> WHAT TO PRODUCE
Please copy the listing that follows exactly, leaving out any pictures.

****************************************

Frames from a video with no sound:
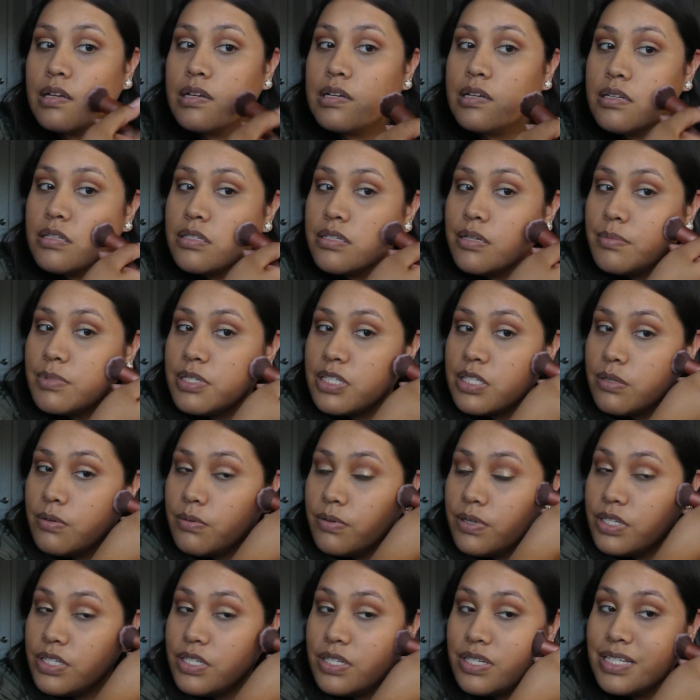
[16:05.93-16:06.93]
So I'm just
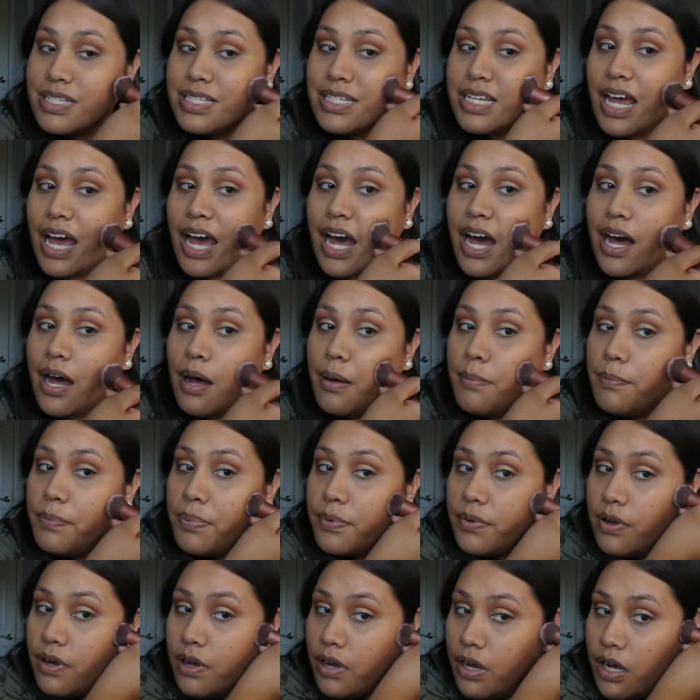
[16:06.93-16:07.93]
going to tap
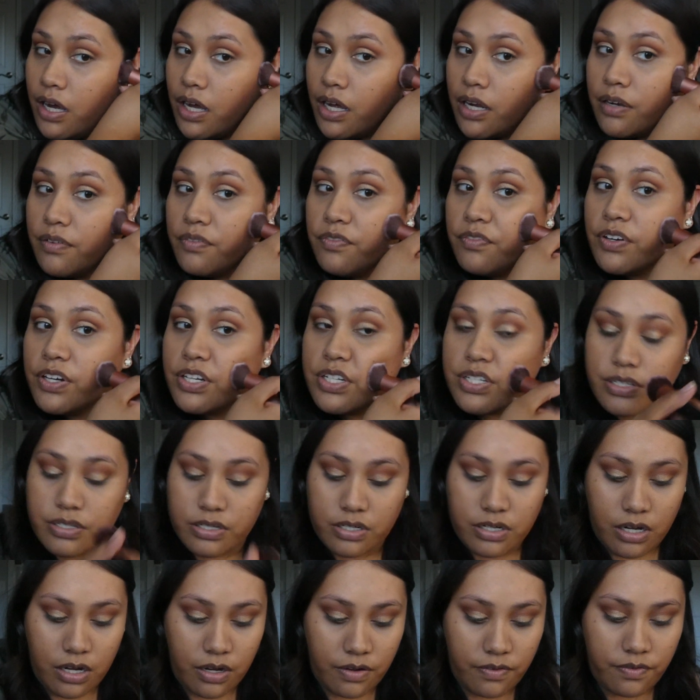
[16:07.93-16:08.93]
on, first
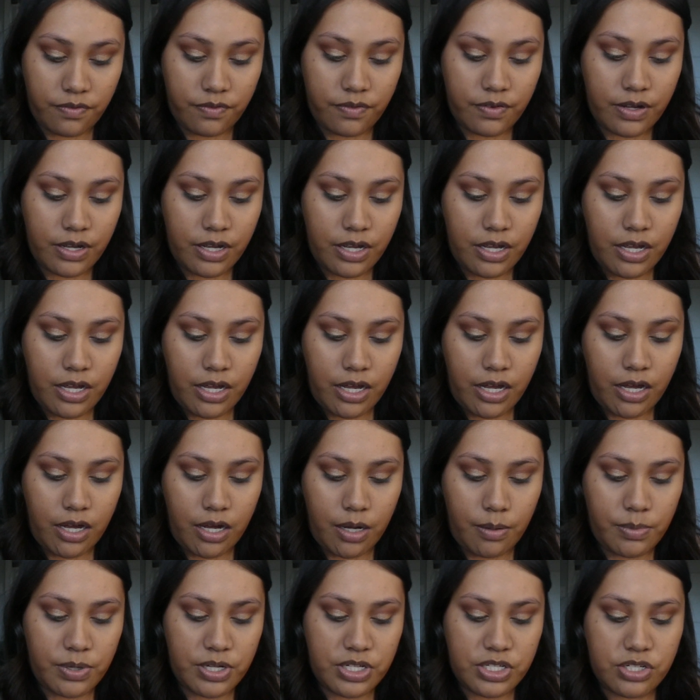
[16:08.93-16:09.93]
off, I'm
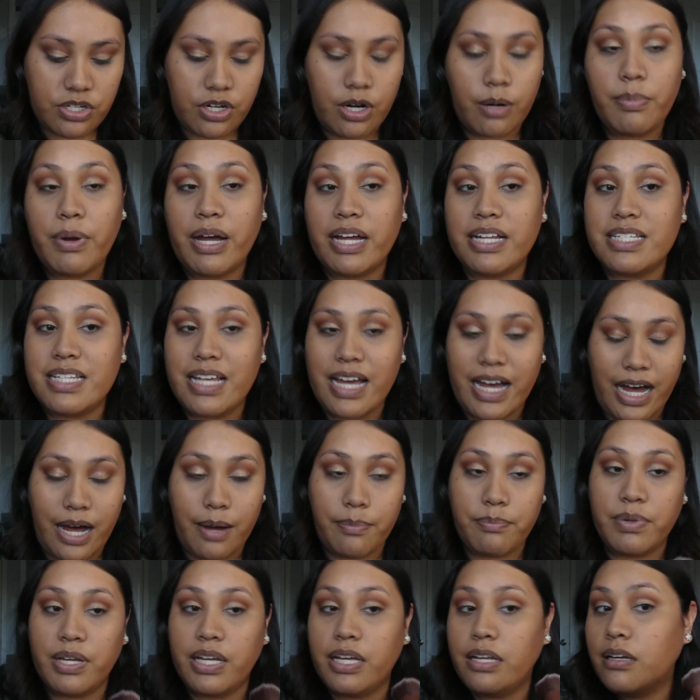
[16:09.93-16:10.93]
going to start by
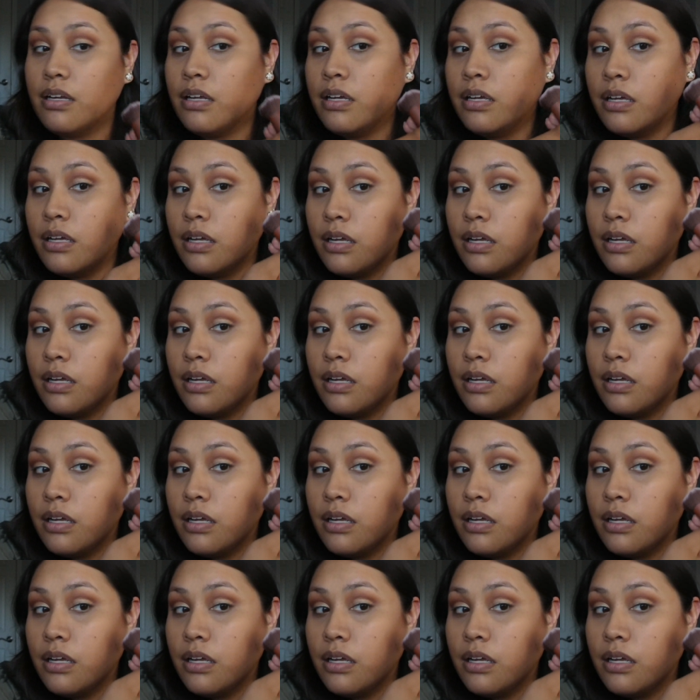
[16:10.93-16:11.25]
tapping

****************************************

> YOUR SOLUTION
Frames from a video with no sound:
[16:05.93-16:06.93]
So I'm just
[16:06.93-16:07.93]
going to tap
[16:07.93-16:08.93]
on, first
[16:08.93-16:09.93]
off, I'm
[16:09.93-16:10.93]
going to start by
[16:10.93-16:11.25]
tapping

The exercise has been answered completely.